À quoi nous invite donc une telle vision théologique - le mystère et la sainteté - si nous revenons à notre travail ?

Nous avons devant nous un thème de la théologie de Balthasar : celui de la Vierge Marie comme type (ou figure) de l'Église; un motif parfaitement intégré dans un tout christologique (la

Figure des figures20*), un thème prépondérant de son ecclésiologie, un thème qui comporte tous

les éléments de la méthodologie balthasarienne et qui, pourtant, ne peut pas être isolé de l'ensemble. Nous possédons, à la différence de notre travail sur Congar, un grand nombre de commentaires exploitant la thématique de la figure et du principe mariai chez Balthasar, et également un bon nombre d'ouvrages qui présentent plus ou moins l'ensemble de sa pensée.
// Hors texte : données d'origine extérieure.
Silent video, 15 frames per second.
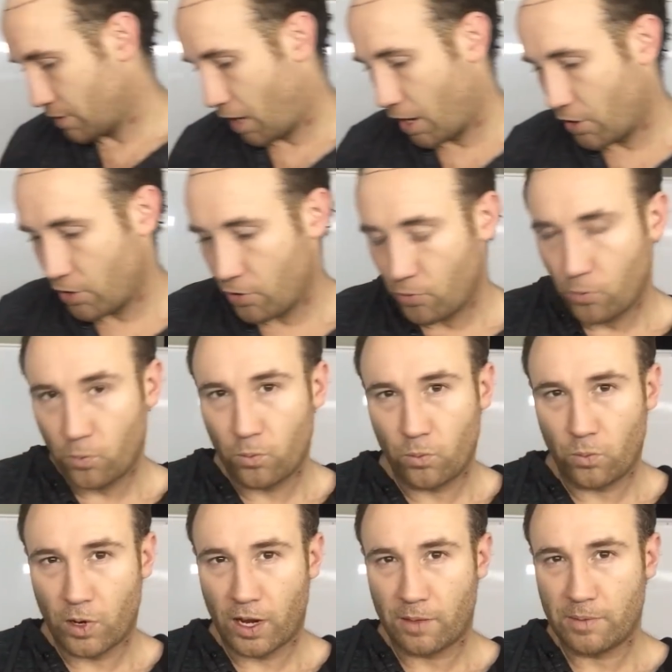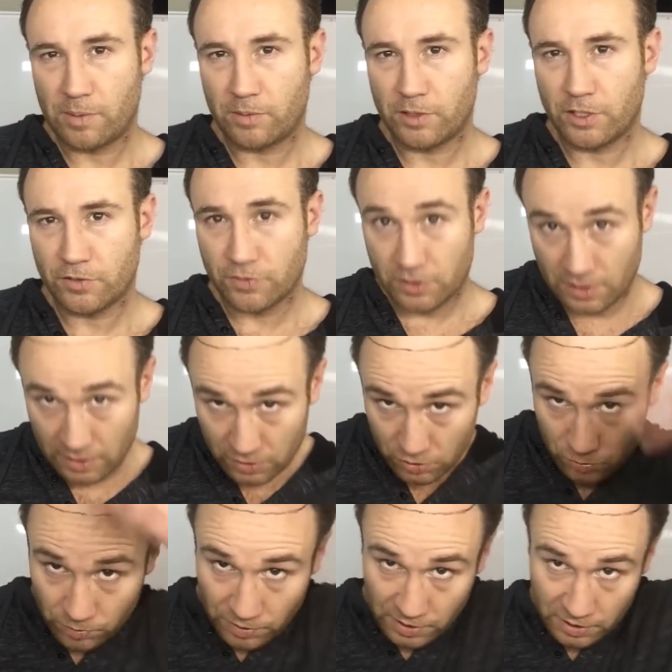I don't know what other people use for
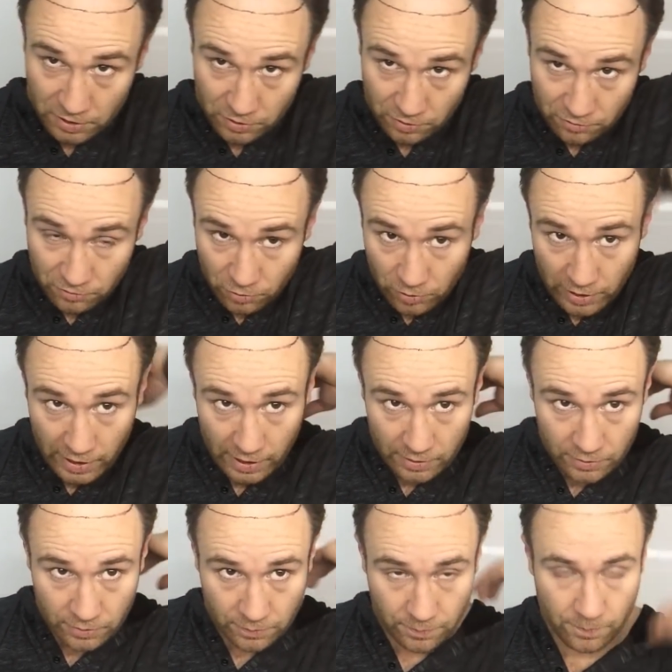stencils when they need to do the full head.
L'horizon étant trop vaste, nous voulons nous concentrer d'emblée sur les particularités de notre question, sans entrer dans le langage trop technique de certaines argumentations, tout en dégageant avec précision l'environnement théologique et philosophique des affirmations. Pour cela, nous choisissons de procéder par un choix des références, plutôt que par un parcours et une description détaillée de toutes les thématiques ecclésiologiques susceptible de comporter des éléments mariaux, comme nous l'avons fait chez Congar.